%%

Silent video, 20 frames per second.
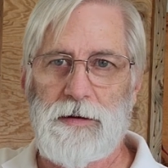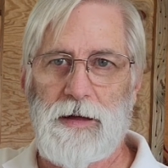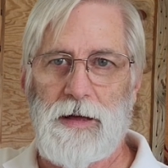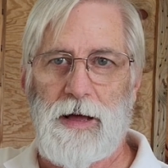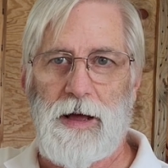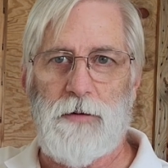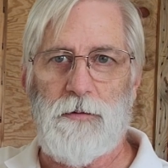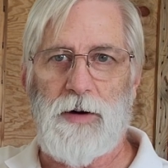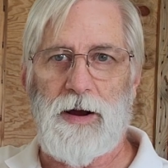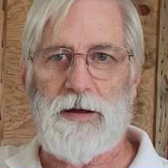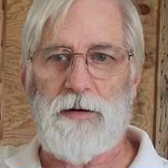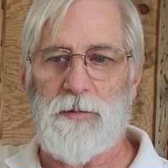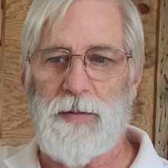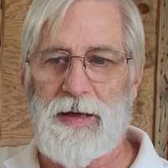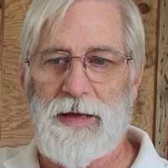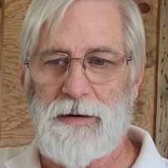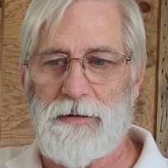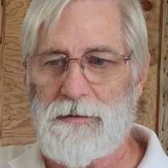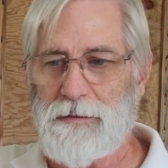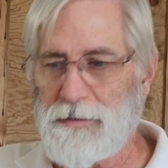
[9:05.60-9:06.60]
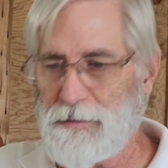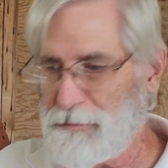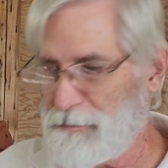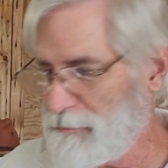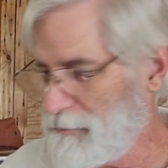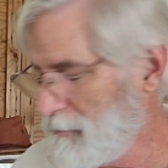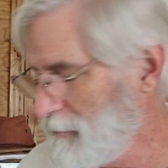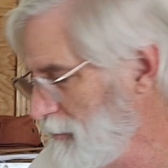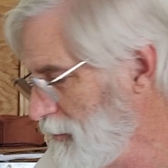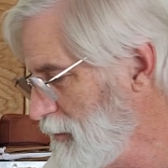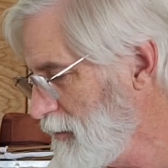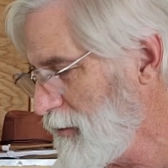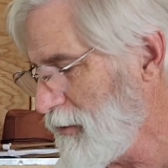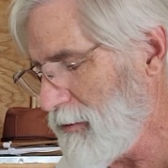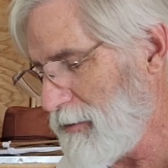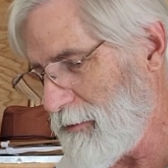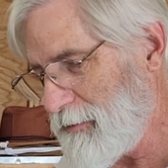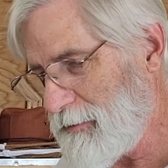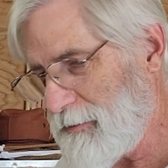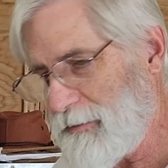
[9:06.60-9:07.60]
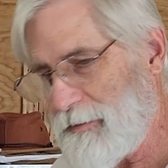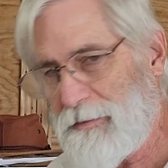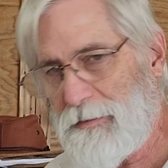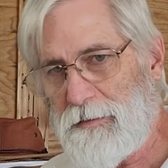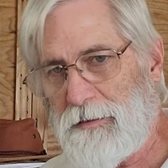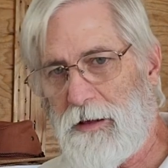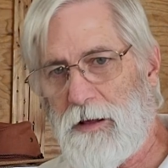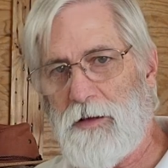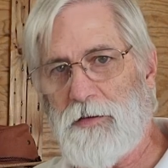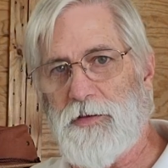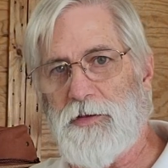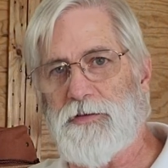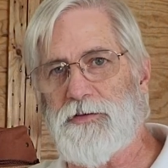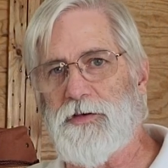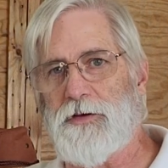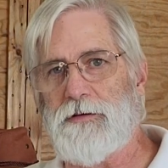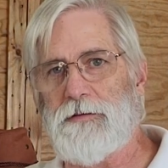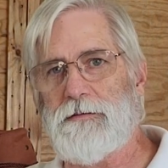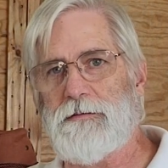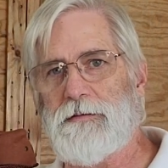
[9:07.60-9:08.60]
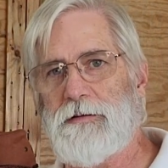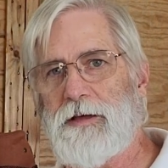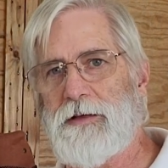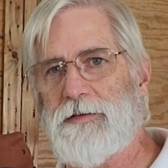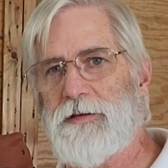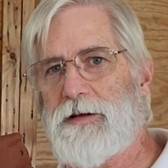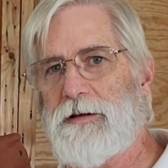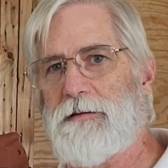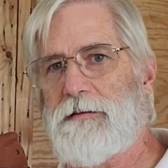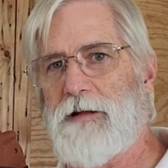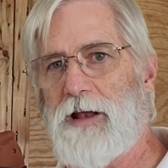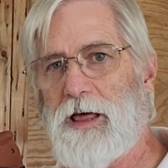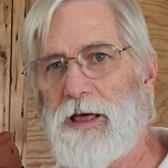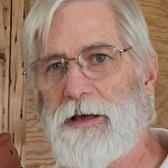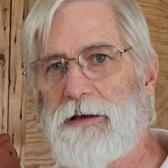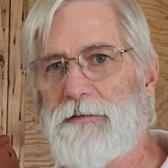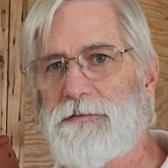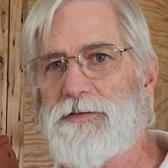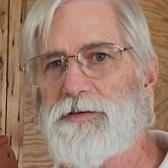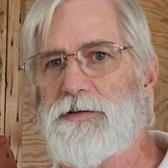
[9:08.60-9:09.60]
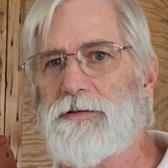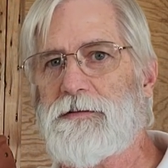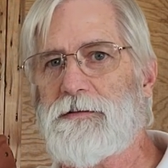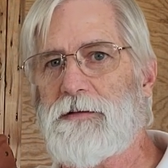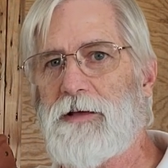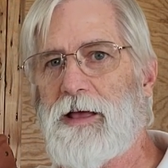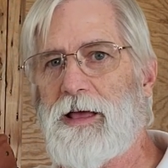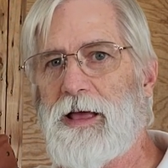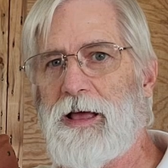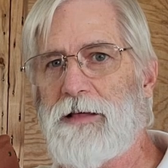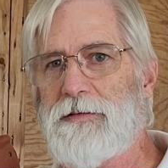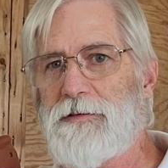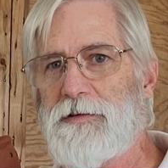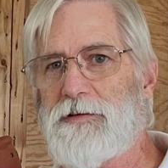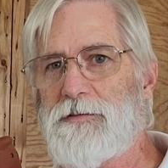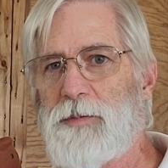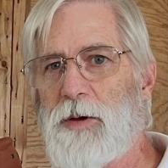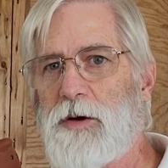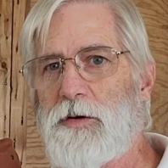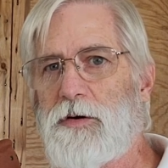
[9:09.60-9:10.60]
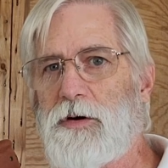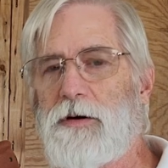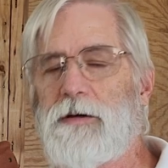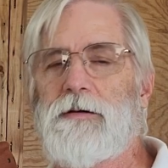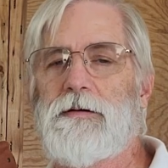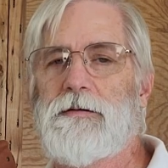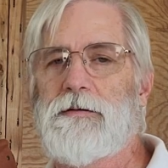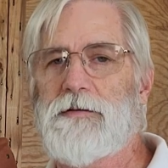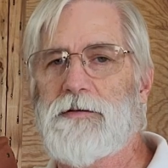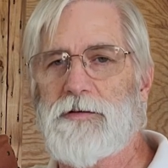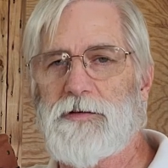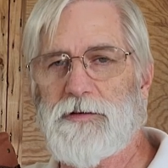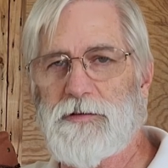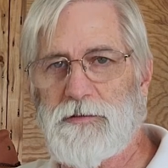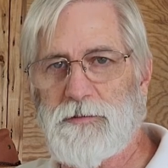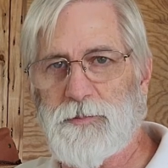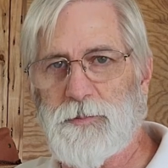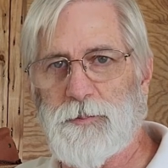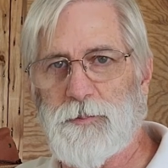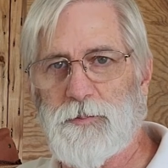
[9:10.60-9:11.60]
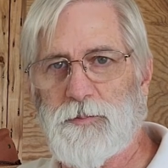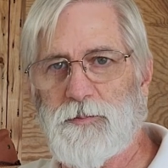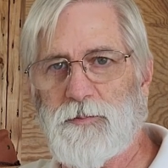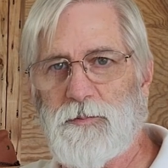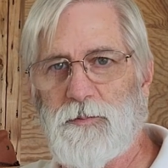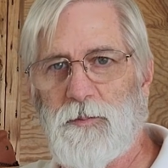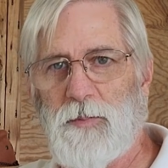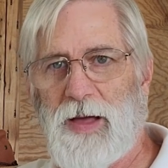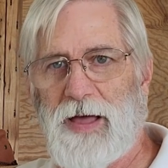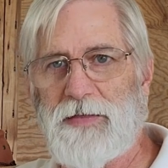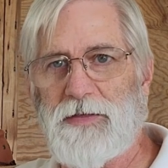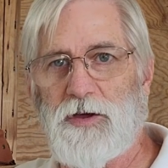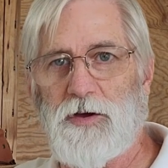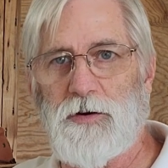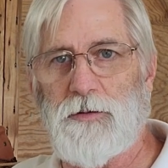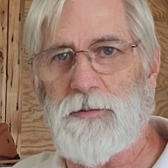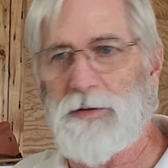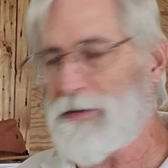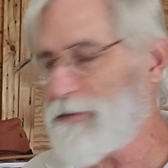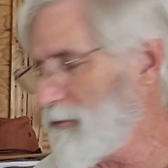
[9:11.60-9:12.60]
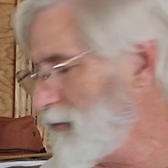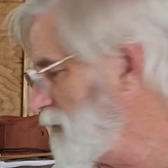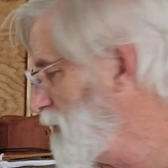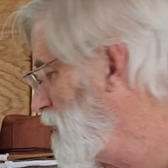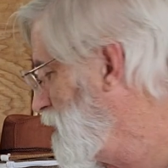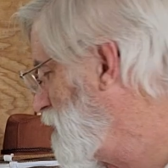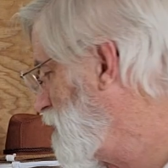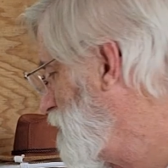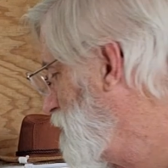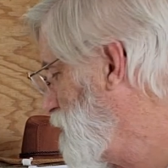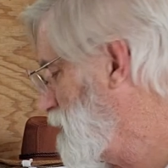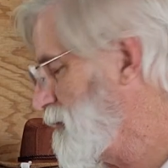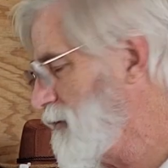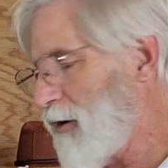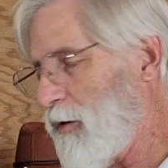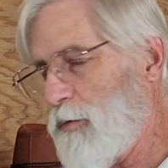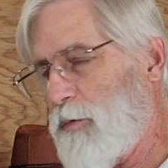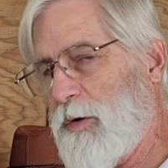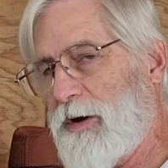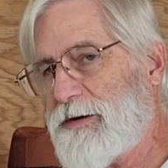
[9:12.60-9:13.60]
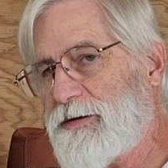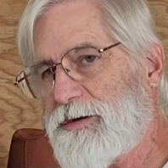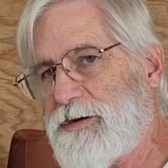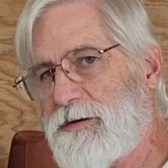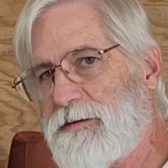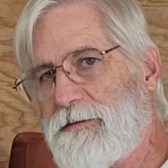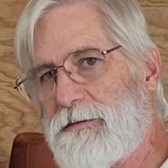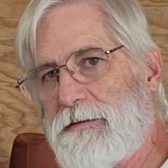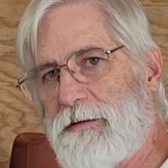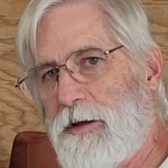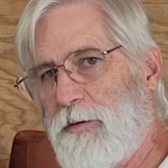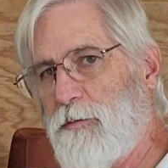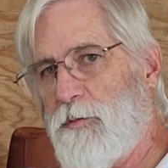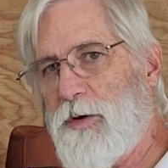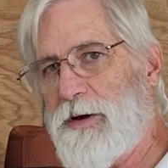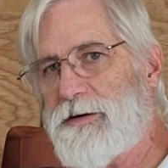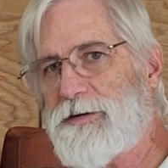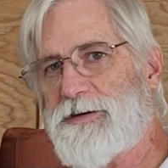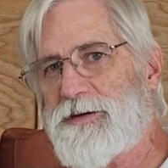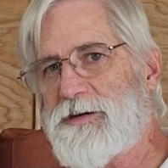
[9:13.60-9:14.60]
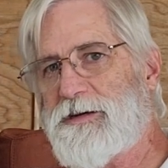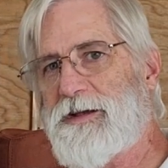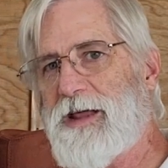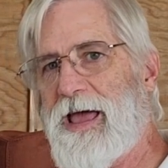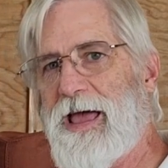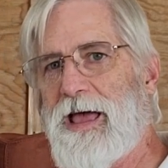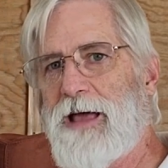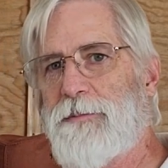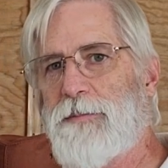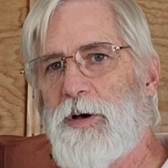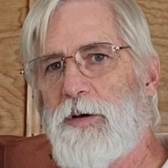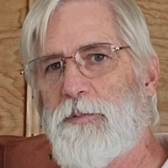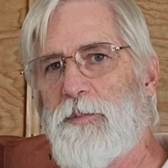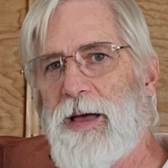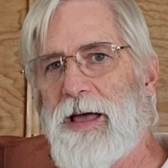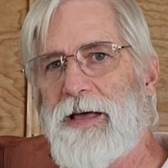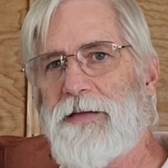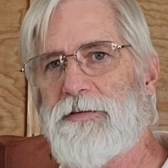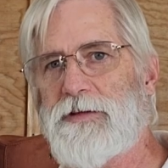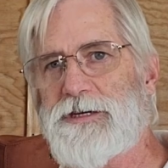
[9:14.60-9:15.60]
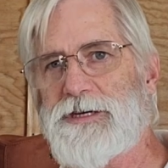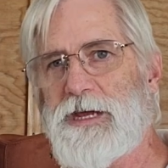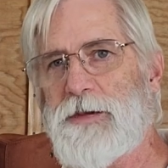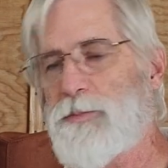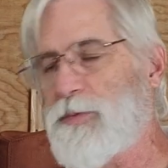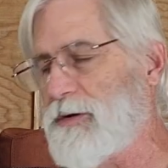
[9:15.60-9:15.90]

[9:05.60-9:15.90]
I recommend on the suit and the gloves and the smoker, buy the good ones. Don't waste your time on buying the cheap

%%

### Exercise goal
Transcribe the records verbatim, excluding pictures.

### Answer section
Silent video, 20 frames per second.
[9:05.60-9:06.60]
[9:06.60-9:07.60]
[9:07.60-9:08.60]
[9:08.60-9:09.60]
[9:09.60-9:10.60]
[9:10.60-9:11.60]
[9:11.60-9:12.60]
[9:12.60-9:13.60]
[9:13.60-9:14.60]
[9:14.60-9:15.60]
[9:15.60-9:15.90]

[9:05.60-9:15.90]
I recommend on the suit and the gloves and the smoker, buy the good ones. Don't waste your time on buying the cheap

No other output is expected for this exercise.